*Required work*. In the records below, reproduce exactly the lines from the one containing "[0:20.85-0:21.85]" through the one containing "[0:26.85-0:27.85]", both included, and omit the pictures.

*Data for analysis*.
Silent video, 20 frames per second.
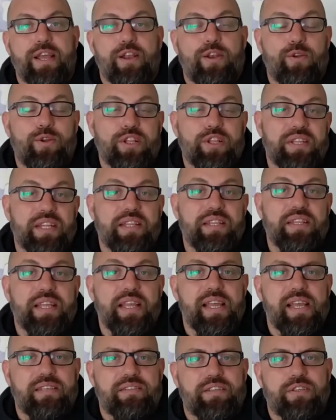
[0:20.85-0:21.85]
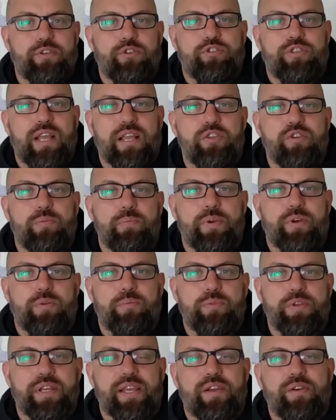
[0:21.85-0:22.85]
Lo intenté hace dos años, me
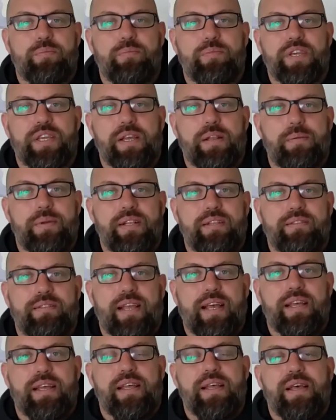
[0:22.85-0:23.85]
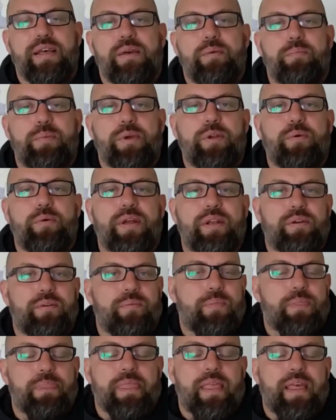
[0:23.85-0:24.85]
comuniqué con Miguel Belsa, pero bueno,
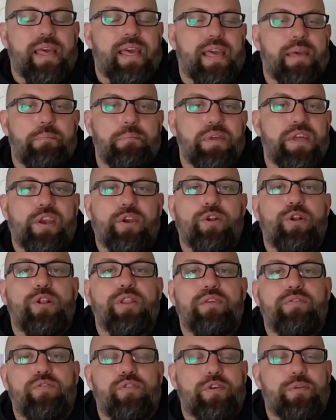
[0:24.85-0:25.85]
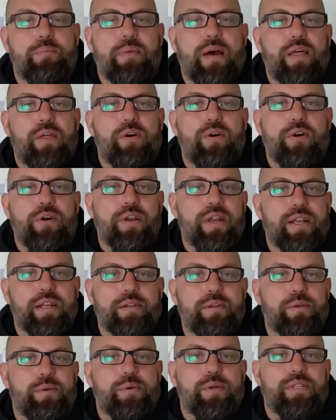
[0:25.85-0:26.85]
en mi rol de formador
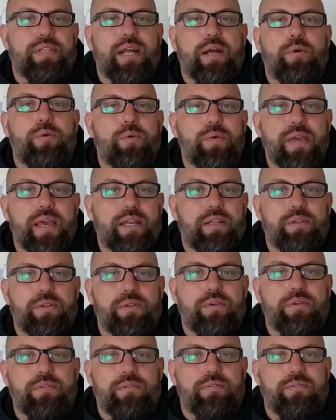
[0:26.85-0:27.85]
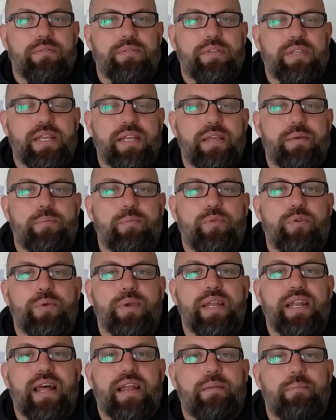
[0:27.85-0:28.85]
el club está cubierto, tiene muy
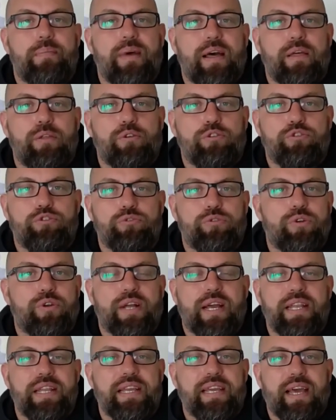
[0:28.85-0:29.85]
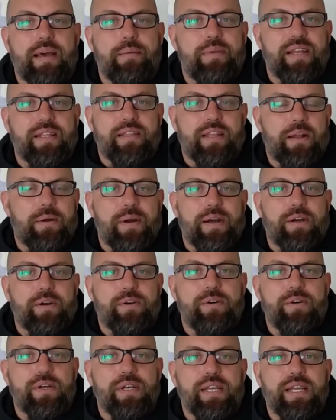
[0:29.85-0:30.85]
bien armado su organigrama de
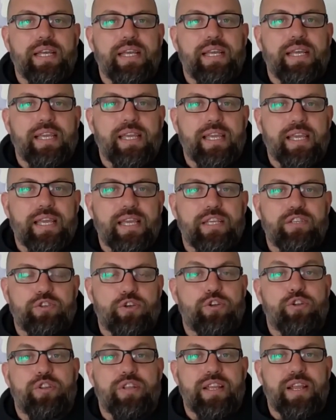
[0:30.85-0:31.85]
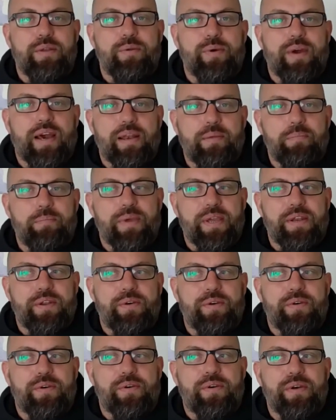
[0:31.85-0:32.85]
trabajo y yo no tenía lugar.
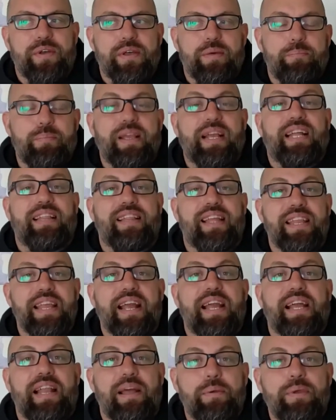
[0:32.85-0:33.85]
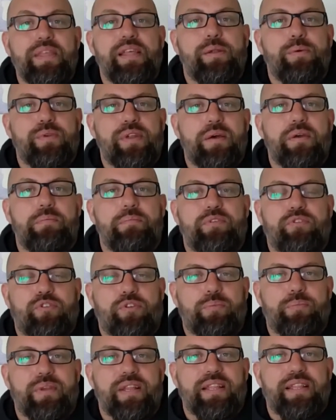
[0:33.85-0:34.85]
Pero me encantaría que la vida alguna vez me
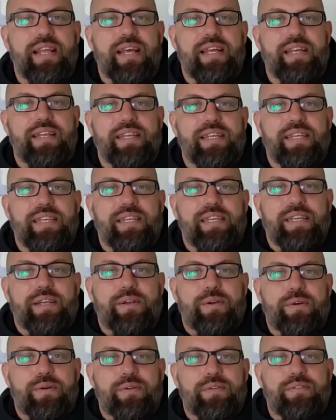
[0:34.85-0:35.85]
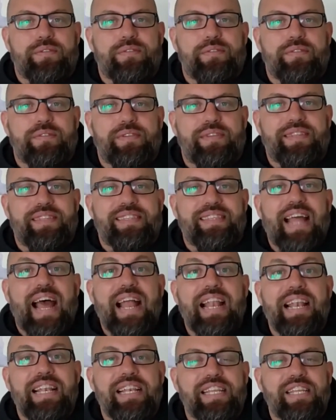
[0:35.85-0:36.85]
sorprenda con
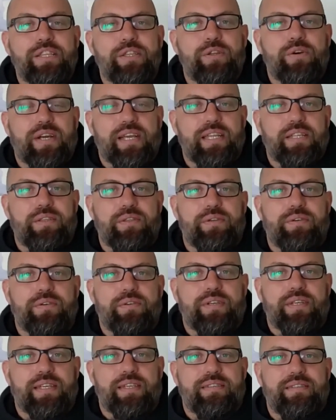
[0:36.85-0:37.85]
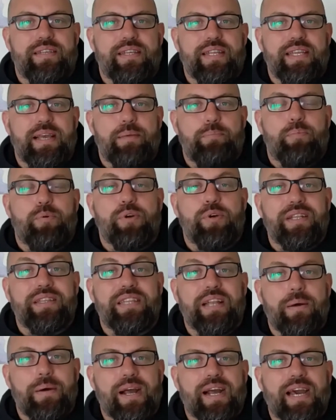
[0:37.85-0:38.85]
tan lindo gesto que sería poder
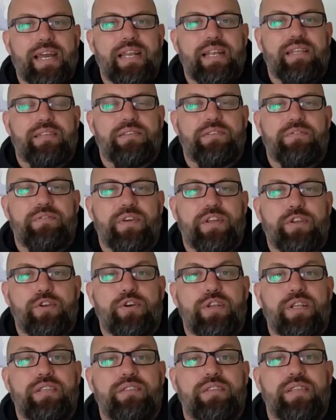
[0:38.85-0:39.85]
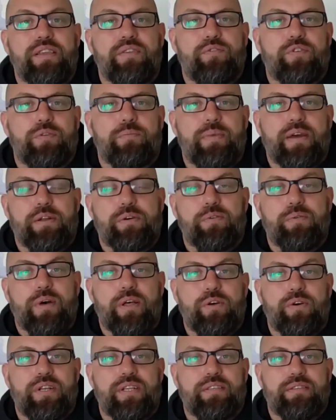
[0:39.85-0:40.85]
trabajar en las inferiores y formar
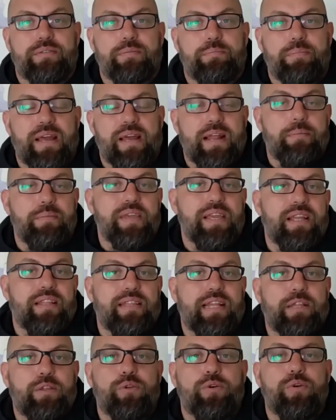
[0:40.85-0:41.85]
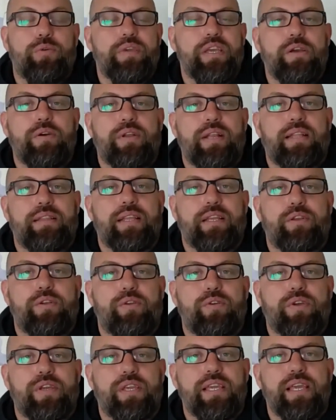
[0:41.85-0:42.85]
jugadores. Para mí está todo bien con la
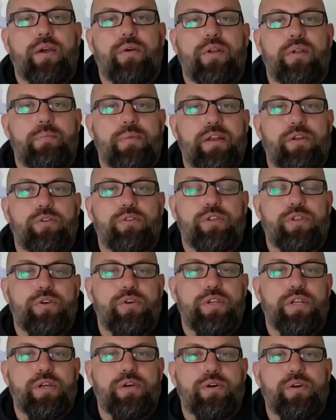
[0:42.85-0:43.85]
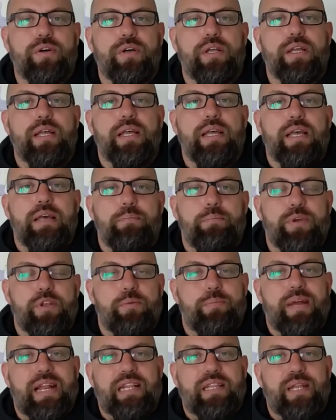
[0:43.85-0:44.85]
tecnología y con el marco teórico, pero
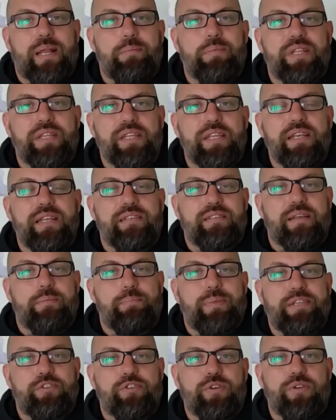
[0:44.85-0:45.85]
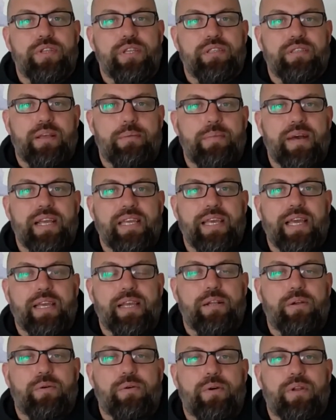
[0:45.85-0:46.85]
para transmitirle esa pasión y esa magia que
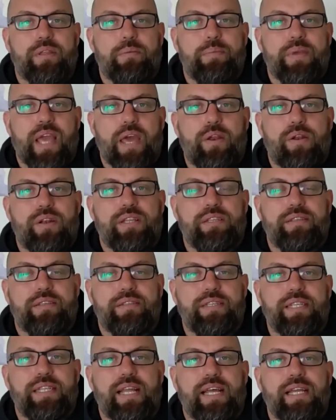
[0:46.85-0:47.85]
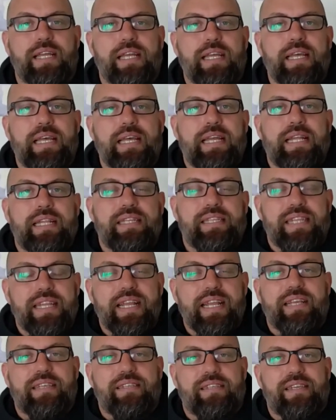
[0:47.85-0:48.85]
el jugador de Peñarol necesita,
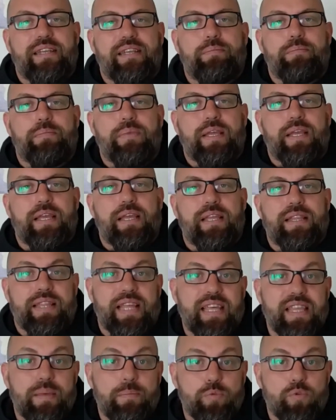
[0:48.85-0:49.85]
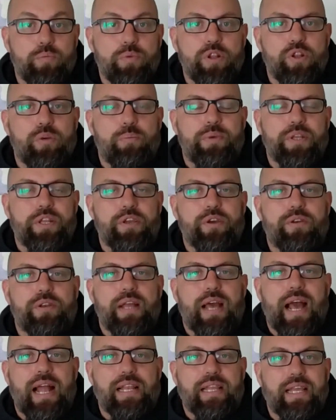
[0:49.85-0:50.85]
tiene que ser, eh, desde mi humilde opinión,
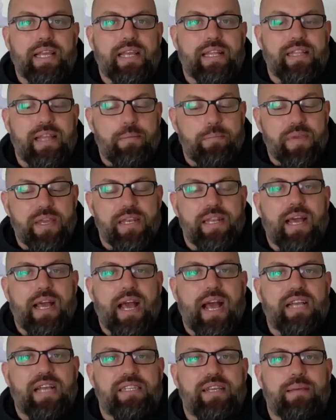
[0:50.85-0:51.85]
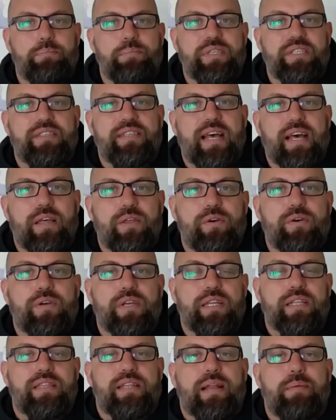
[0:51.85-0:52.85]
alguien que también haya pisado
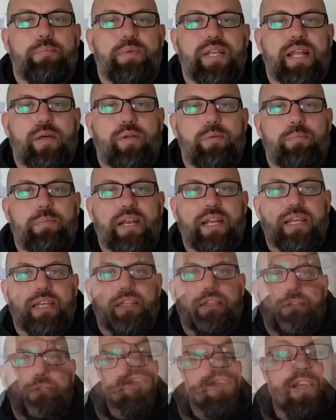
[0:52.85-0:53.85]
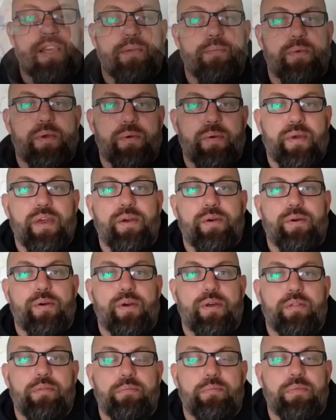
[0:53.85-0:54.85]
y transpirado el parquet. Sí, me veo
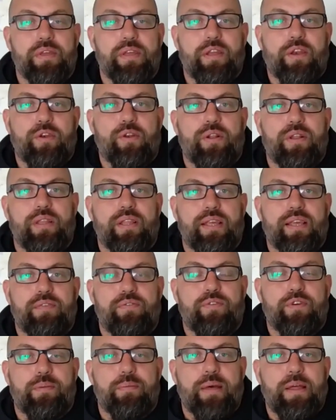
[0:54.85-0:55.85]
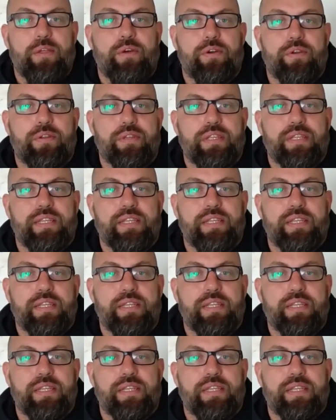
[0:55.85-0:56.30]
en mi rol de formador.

*Answer to the problem*.
[0:20.85-0:21.85]
[0:21.85-0:22.85]
Lo intenté hace dos años, me
[0:22.85-0:23.85]
[0:23.85-0:24.85]
comuniqué con Miguel Belsa, pero bueno,
[0:24.85-0:25.85]
[0:25.85-0:26.85]
en mi rol de formador
[0:26.85-0:27.85]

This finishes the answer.